# My Lab @ 7 months



## sixgunner (Aug 13, 2009)

Just wanted to brag on my lab pup. She is just over 7 months old. So far she has been a great dog.  Tell me what you think of her.


----------



## Melissa (Aug 13, 2009)

beautiful dog


----------



## olhippie (Aug 16, 2009)

..She,s a beauty! What with her striking color, she ought to be called Marilyn!


----------



## MeganGx3 (Aug 17, 2009)

She's gorgeous she looks just like my own dog. Should sneak a picture of her sleeping in her bed they are so cute


----------



## Wood Smoke (Aug 18, 2009)

MeganGx3 said:


> _"Putting the laughter back into manslaughter."_


  

Folks ...... the underlined word "dog" is a weblink.  I didn't click on it but it showed up when I quoted for this post.   Admins ......1 post from this person, is it spam???


----------



## NGaHunter (Aug 18, 2009)

She what we call a dudley.  No black pigmatation on her nose or eyes. Pretty dog none the less


----------



## nhancedsvt (Aug 18, 2009)

Wood Smoke said:


> Folks ...... the underlined word "dog" is a weblink.  I didn't click on it but it showed up when I quoted for this post.   Admins ......1 post from this person, is it spam???



I'm going to go with yes.
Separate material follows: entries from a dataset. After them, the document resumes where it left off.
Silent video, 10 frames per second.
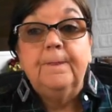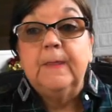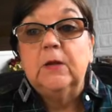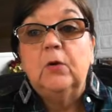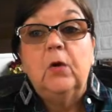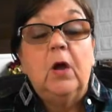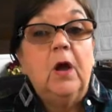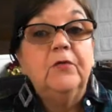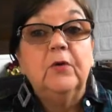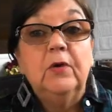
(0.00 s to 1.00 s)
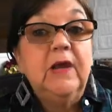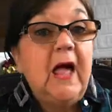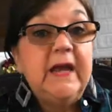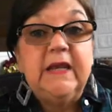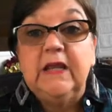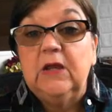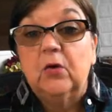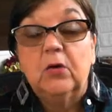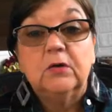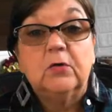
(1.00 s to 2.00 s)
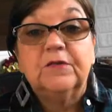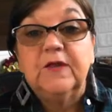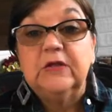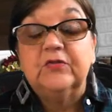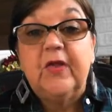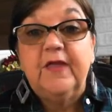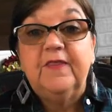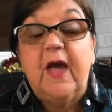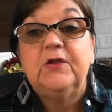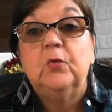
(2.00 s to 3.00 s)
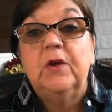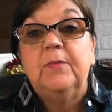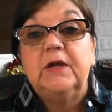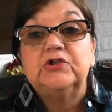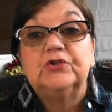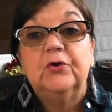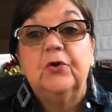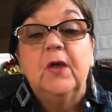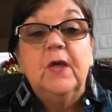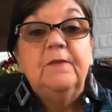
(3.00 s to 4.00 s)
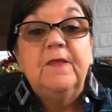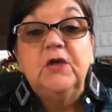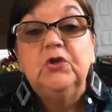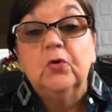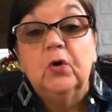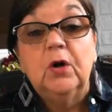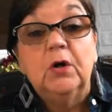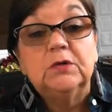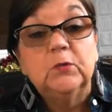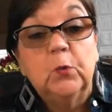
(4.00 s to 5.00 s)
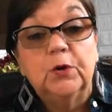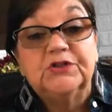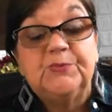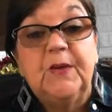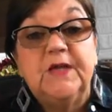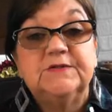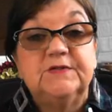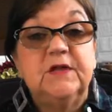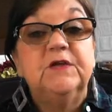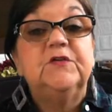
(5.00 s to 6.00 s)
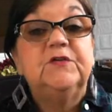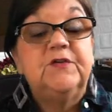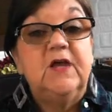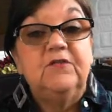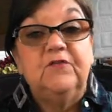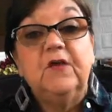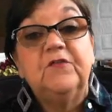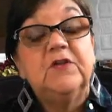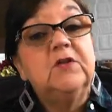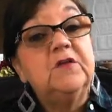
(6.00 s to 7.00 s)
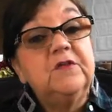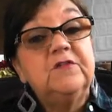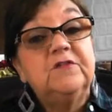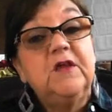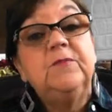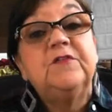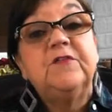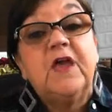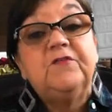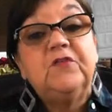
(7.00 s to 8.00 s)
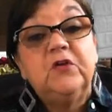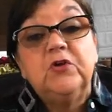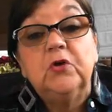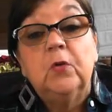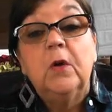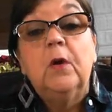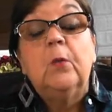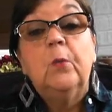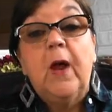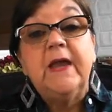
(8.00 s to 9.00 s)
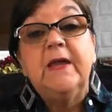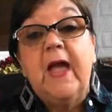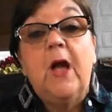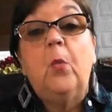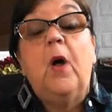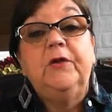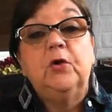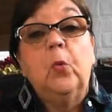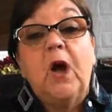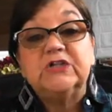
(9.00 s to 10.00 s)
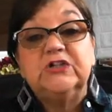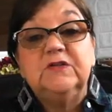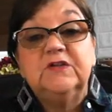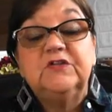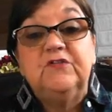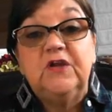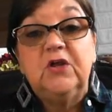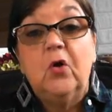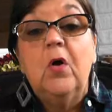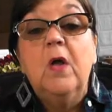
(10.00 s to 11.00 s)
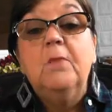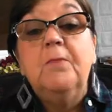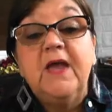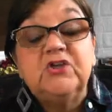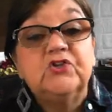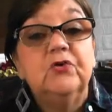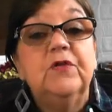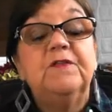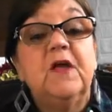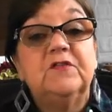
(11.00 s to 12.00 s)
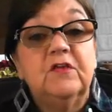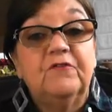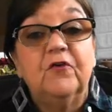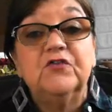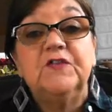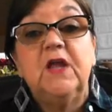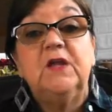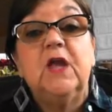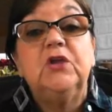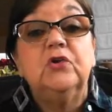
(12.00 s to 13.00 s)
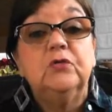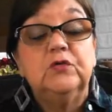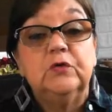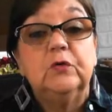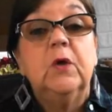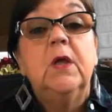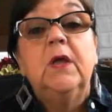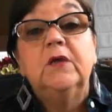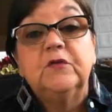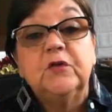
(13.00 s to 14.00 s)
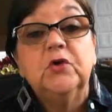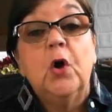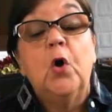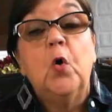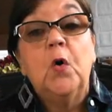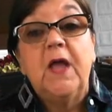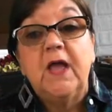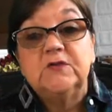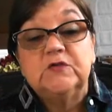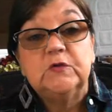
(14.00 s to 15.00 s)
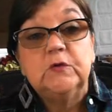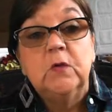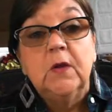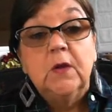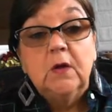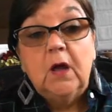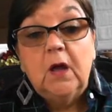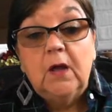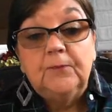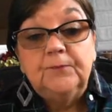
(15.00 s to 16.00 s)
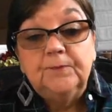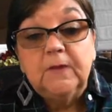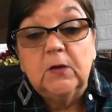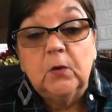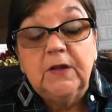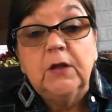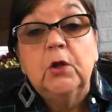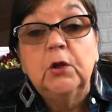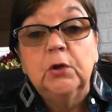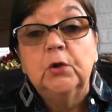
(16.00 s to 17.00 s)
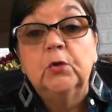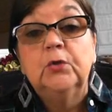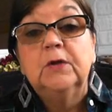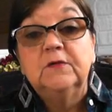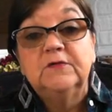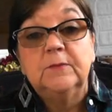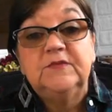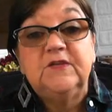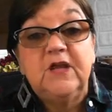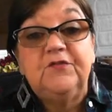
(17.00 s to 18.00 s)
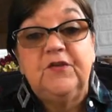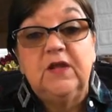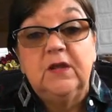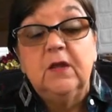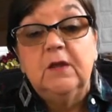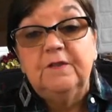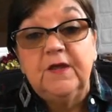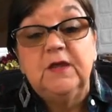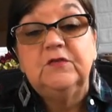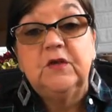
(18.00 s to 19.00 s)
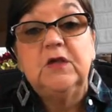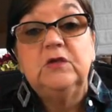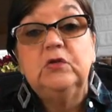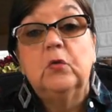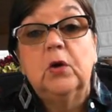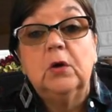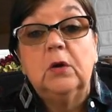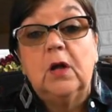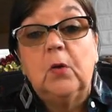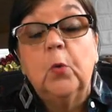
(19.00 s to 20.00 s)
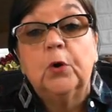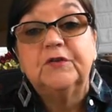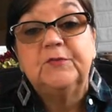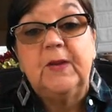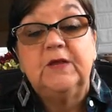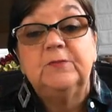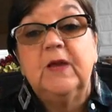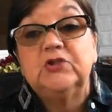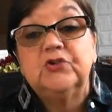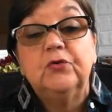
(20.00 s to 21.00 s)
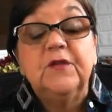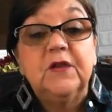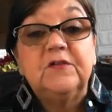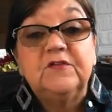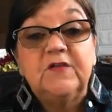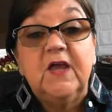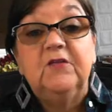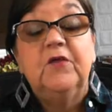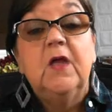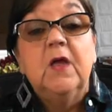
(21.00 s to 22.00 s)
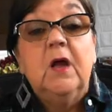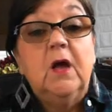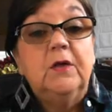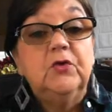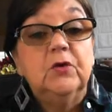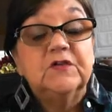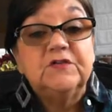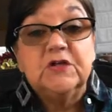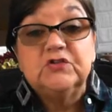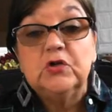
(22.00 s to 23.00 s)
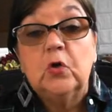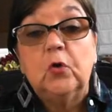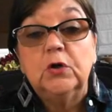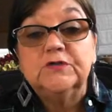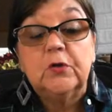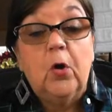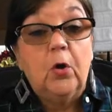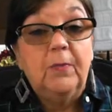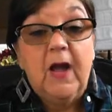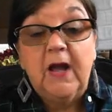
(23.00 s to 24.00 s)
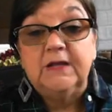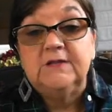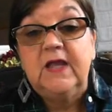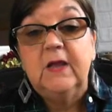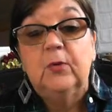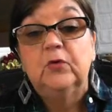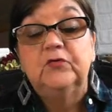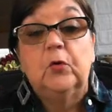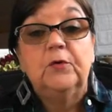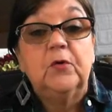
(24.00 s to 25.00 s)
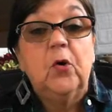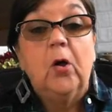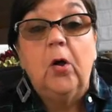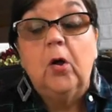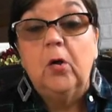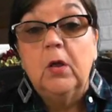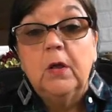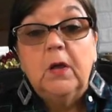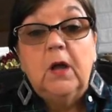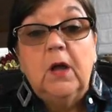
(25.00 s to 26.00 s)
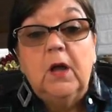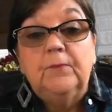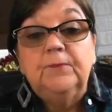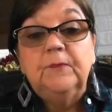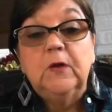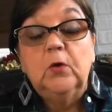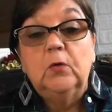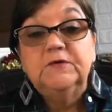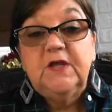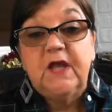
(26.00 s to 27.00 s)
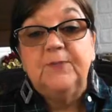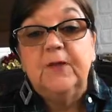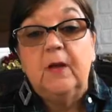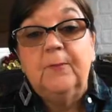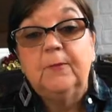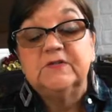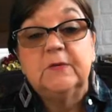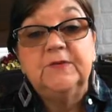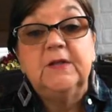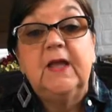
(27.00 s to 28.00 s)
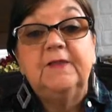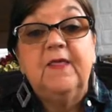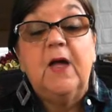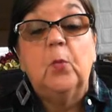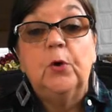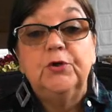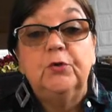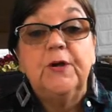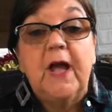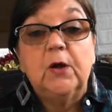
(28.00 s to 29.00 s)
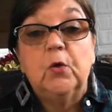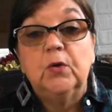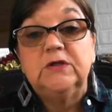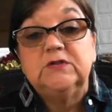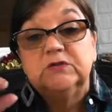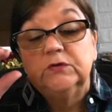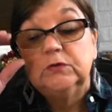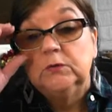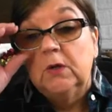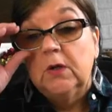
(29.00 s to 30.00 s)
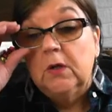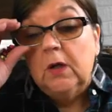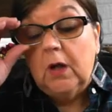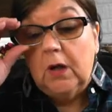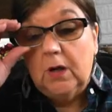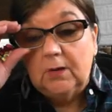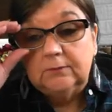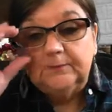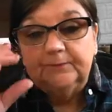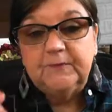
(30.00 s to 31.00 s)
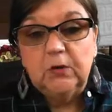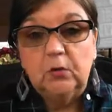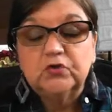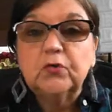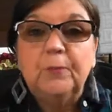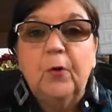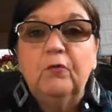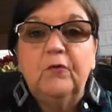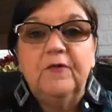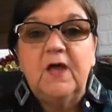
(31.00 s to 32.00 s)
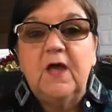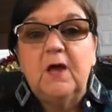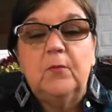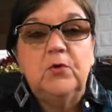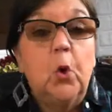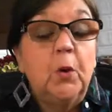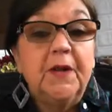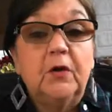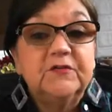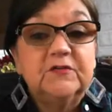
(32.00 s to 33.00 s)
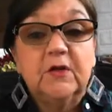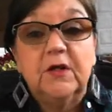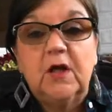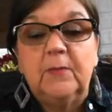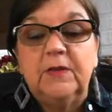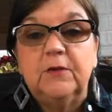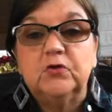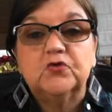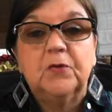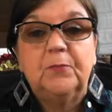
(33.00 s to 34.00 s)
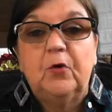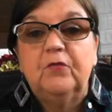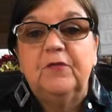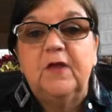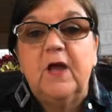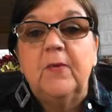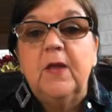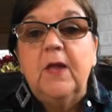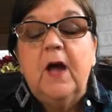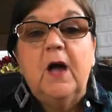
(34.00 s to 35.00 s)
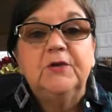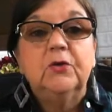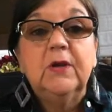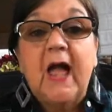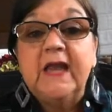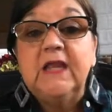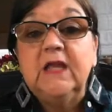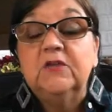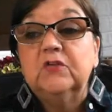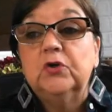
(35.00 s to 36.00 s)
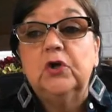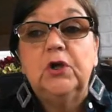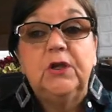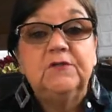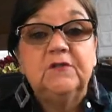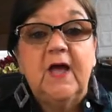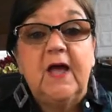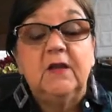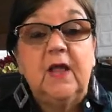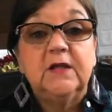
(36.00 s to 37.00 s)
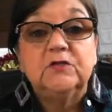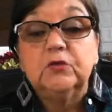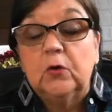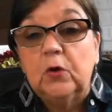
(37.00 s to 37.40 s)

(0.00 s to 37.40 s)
you know, other lighting or things like that. You want to make sure that your workspace is safe. If it doesn't seem safe to you right now while you're watching this video, make sure that that's the first thing that you do, is to go and to you know, include some safety things in your workspace. Make sure that it's safe. Your extension cords are all behind tables, or they're all you know, taped up or something like that, where you're not going to you know, trip over them, or no one else is going to come in there and trip over them. Your lighting is good. It's not like too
Her sig line is someone else's and she's basically advertising for dog beds by saying they should take a pic of the dog in one.


----------



## Wood Smoke (Aug 18, 2009)

nhancedsvt said:


> I'm going to go with yes. Her sig line is someone else's and she's basically advertising for dog beds by saying they should take a pic of the dog in one.




  Looks like her signature line and her not so wholesome avatar got the boot!  

Sixgunner .....didn't mean to jack your thread.  That's a pretty pup you got there!


----------